Efectos sobre la salud
Según la tradición estas aguas agrias serían medicinales, pero en la literatura disponible no hay ninguna comprobación científica de su pretendido efecto saludable. En la única investigación llevada a cabo al respecto,[1] las aguas de esta fuente causaron un aumento estadísticamente significativo en la frecuencia de aberraciones cromosómicas en un test estándar de Allium cepa y retardaron el crecimiento de las raíces, demostrando así un efecto citotóxico y genotóxico. Estos resultados no pueden extrapolarse directamente al ser humano pero sugieren que las aguas de esta fuente podrían ser potencialmente carcinógenas.

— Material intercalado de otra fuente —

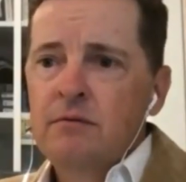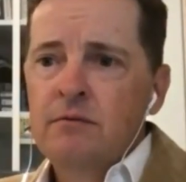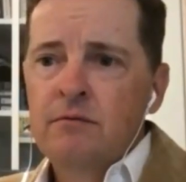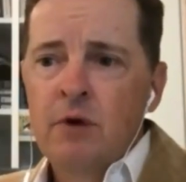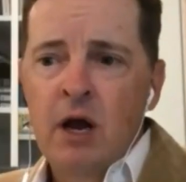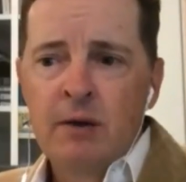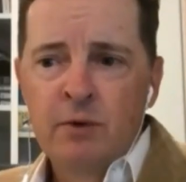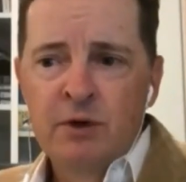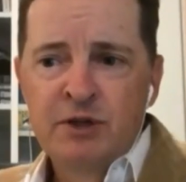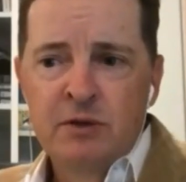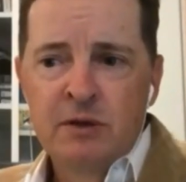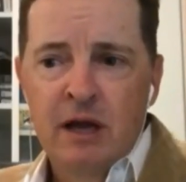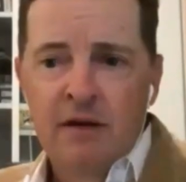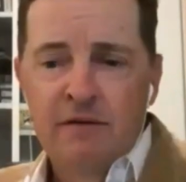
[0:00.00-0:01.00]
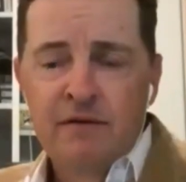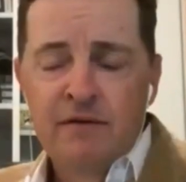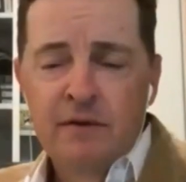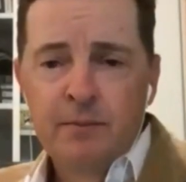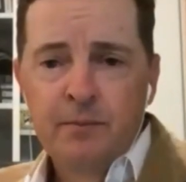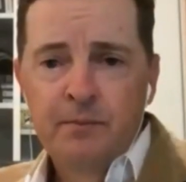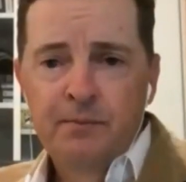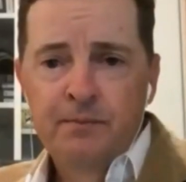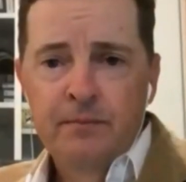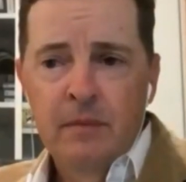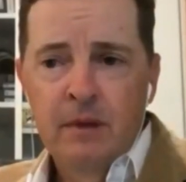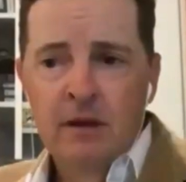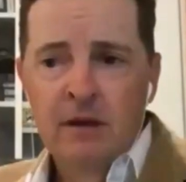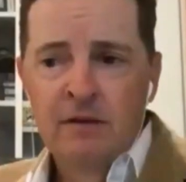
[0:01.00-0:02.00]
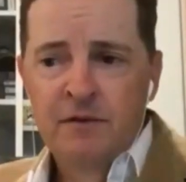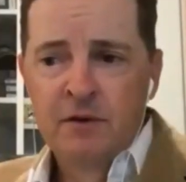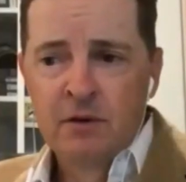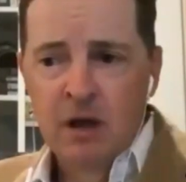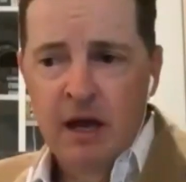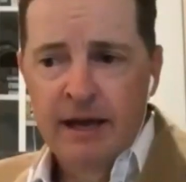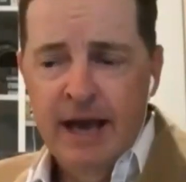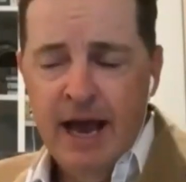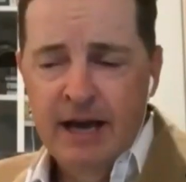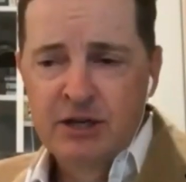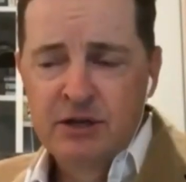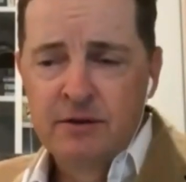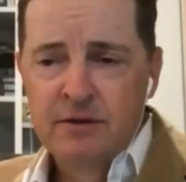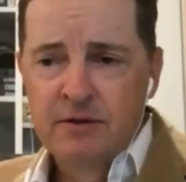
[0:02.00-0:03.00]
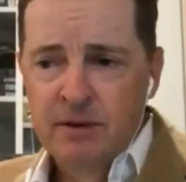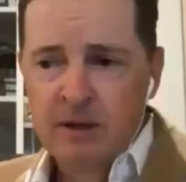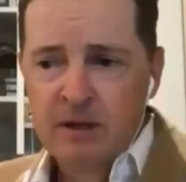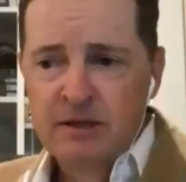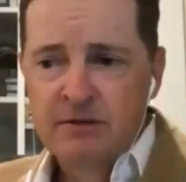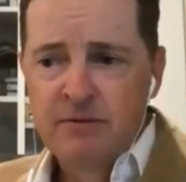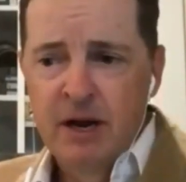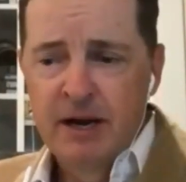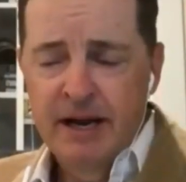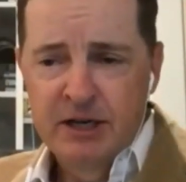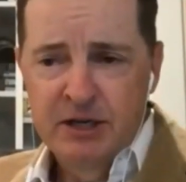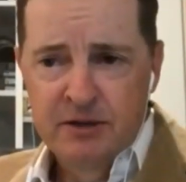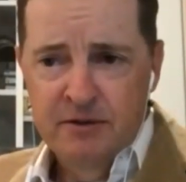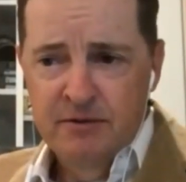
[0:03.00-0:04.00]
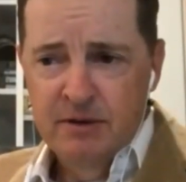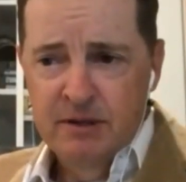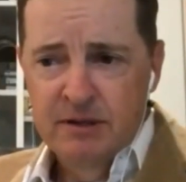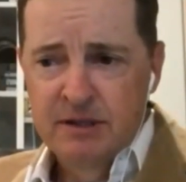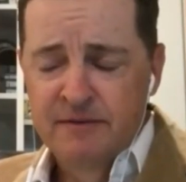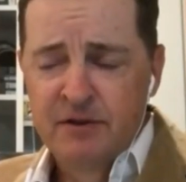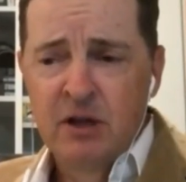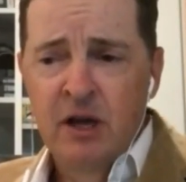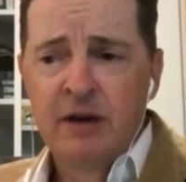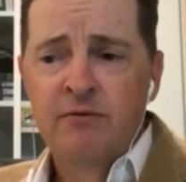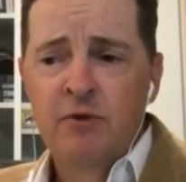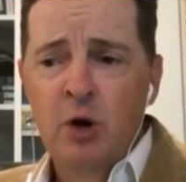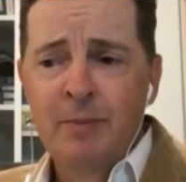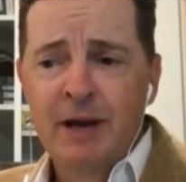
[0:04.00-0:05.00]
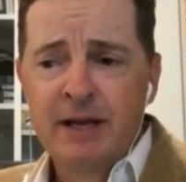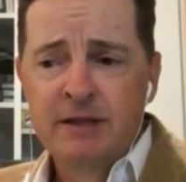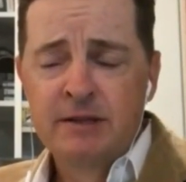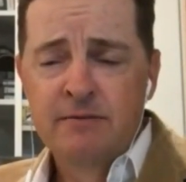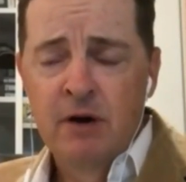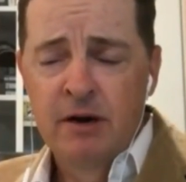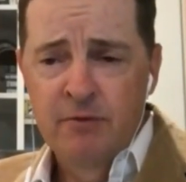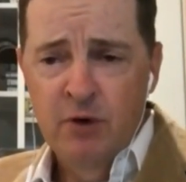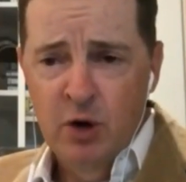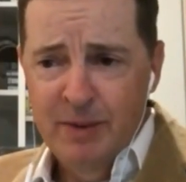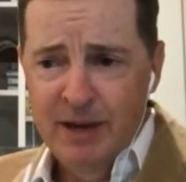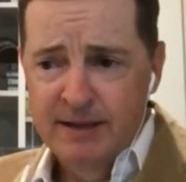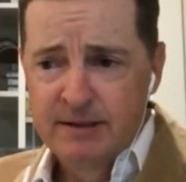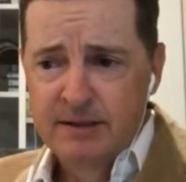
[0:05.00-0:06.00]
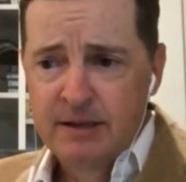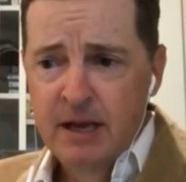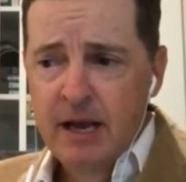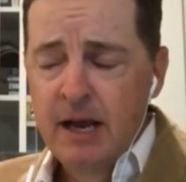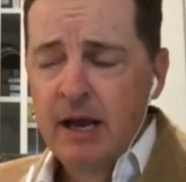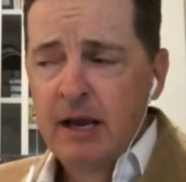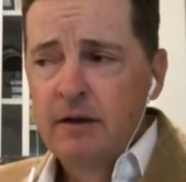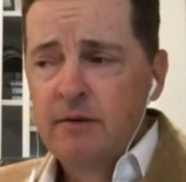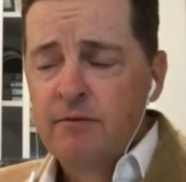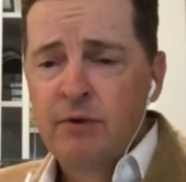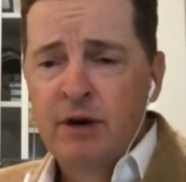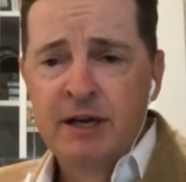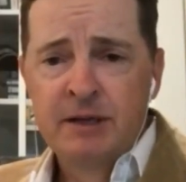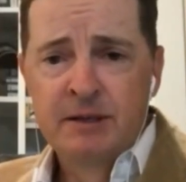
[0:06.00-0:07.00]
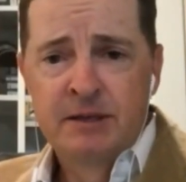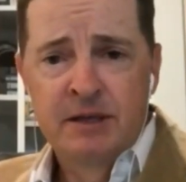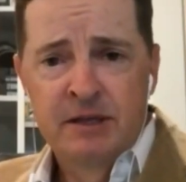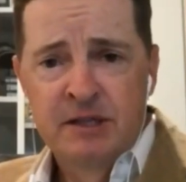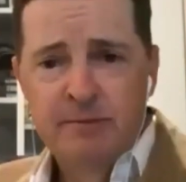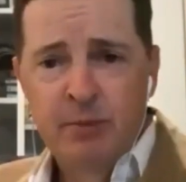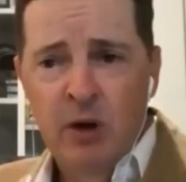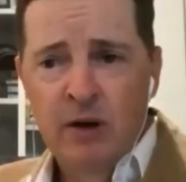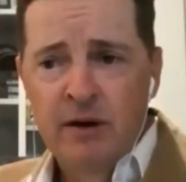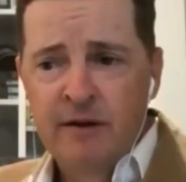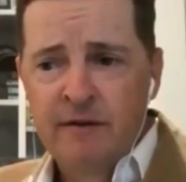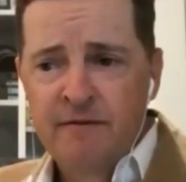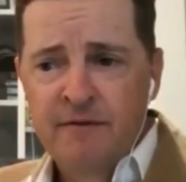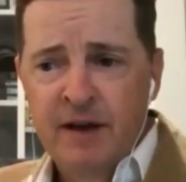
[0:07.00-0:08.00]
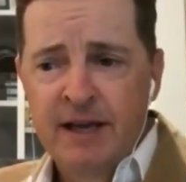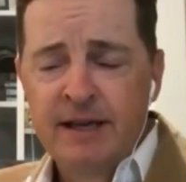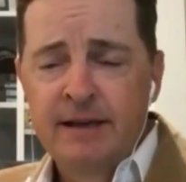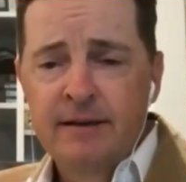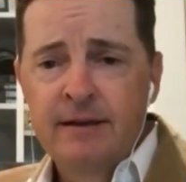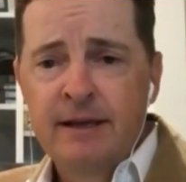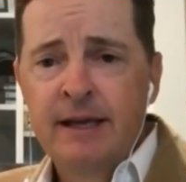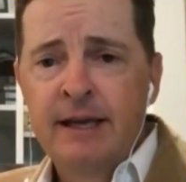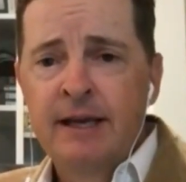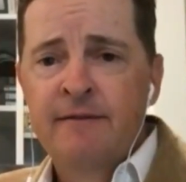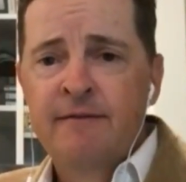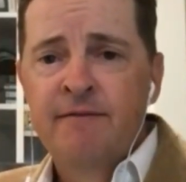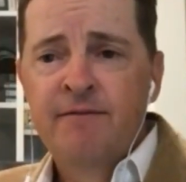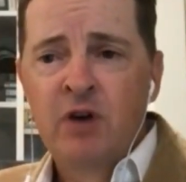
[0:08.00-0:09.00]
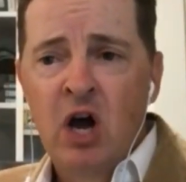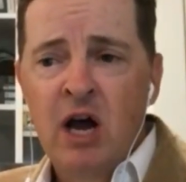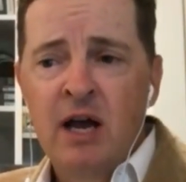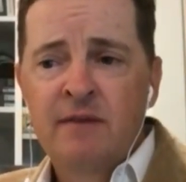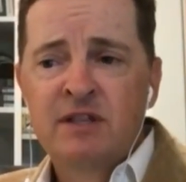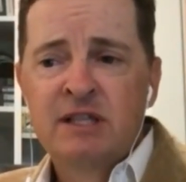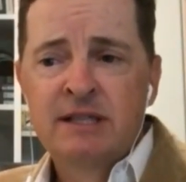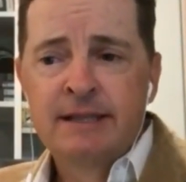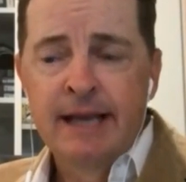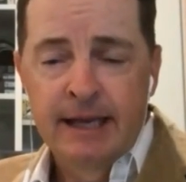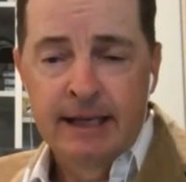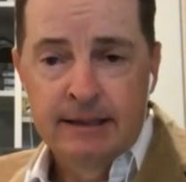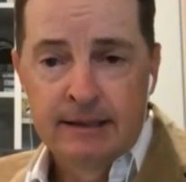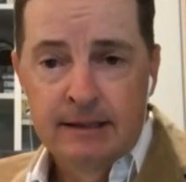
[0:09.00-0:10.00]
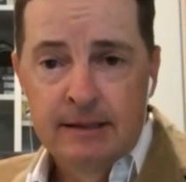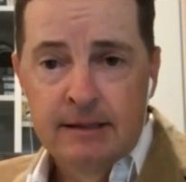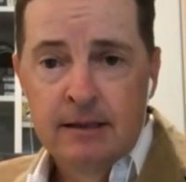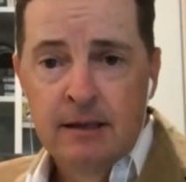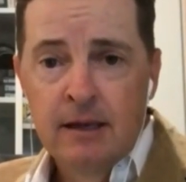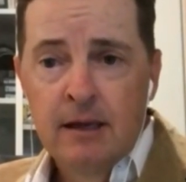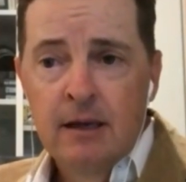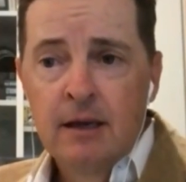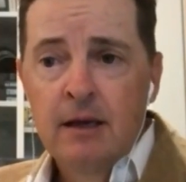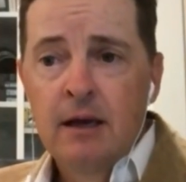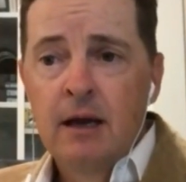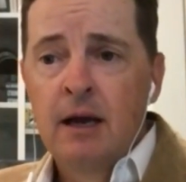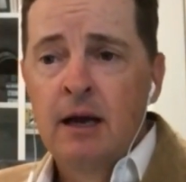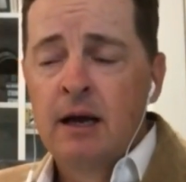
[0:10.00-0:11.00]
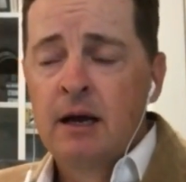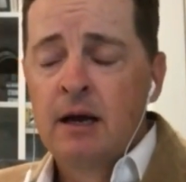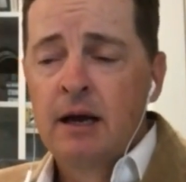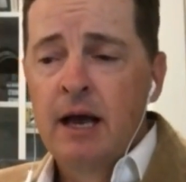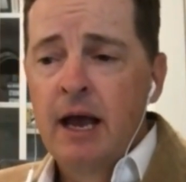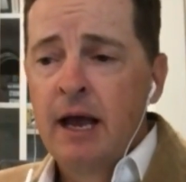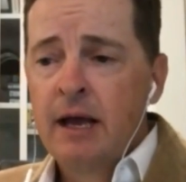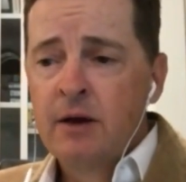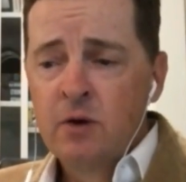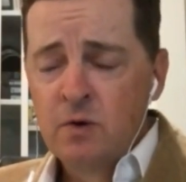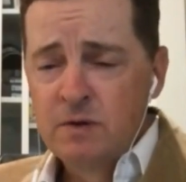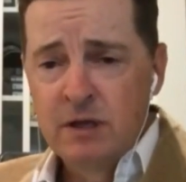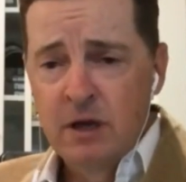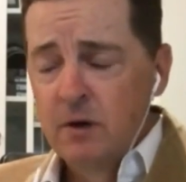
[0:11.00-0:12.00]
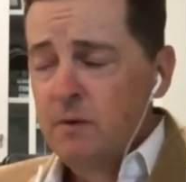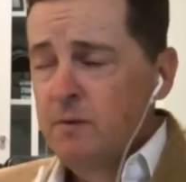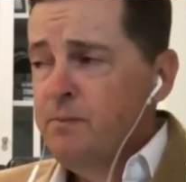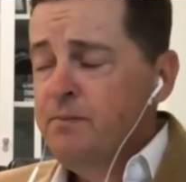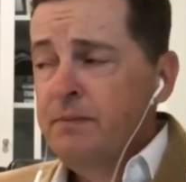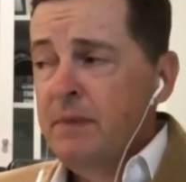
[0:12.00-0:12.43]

what you love. If you like action thrillers, write action thrillers. If you like romance, write romance. Readers can spot a fake in 5 seconds. And also,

A pesar de lo preocupante de estos resultados, de que estas aguas superan ampliamente los límites de hierro y manganeso marcados por la OMS, y de que mucha gente bebe a diario de esta fuente,[1] todavía se carece de un análisis específico sobre su efecto en humanos.
Problemas con el agua
En el año 2008 la Fuente dejó de echar agua, y aunque no es la primera vez que ocurre esto en su larga historia, sí es la más recordada (en 1860, 1865 y 1950 por distintos motivos dejó de manar); de repente los 4 caños por los cuales sale un chorro muy abundante, dejaron de manar agua. Para investigar lo sucedido, se enviaron a hidrogeólogos y obturadores.

Debido a que el nivel freático de Puertollano está muy próximo al suelo de edificación y que además se construyeron edificios durante los años 70, provocó que el manantial sufriera daños. En 1974, la demolición de la antigua plaza de toros provocó un gran anegamiento en este solar del material ferruginoso y, posteriormente, en los años 90, la construcción del nuevo Auditorio y la remodelación de la Casa de Baños[4] menguaron la cantidad y calidad del agua.
En noviembre de 2008, con el inicio de construcción de un nuevo inmueble en la calle Ave María (muy cerca de la Fuente), a raíz de la construcción de varias plantas subterráneas para aparcamiento, empezó a menguar el caudal hasta que en la madrugada del 11 de diciembre dejó de manar agua, lo que conllevó una gran polémica social en Puertollano.
Finalmente, se replanteó este edificio con una sola planta subterránea y el agua volvió a brotar, eso si, con mucha menos calidad que antes.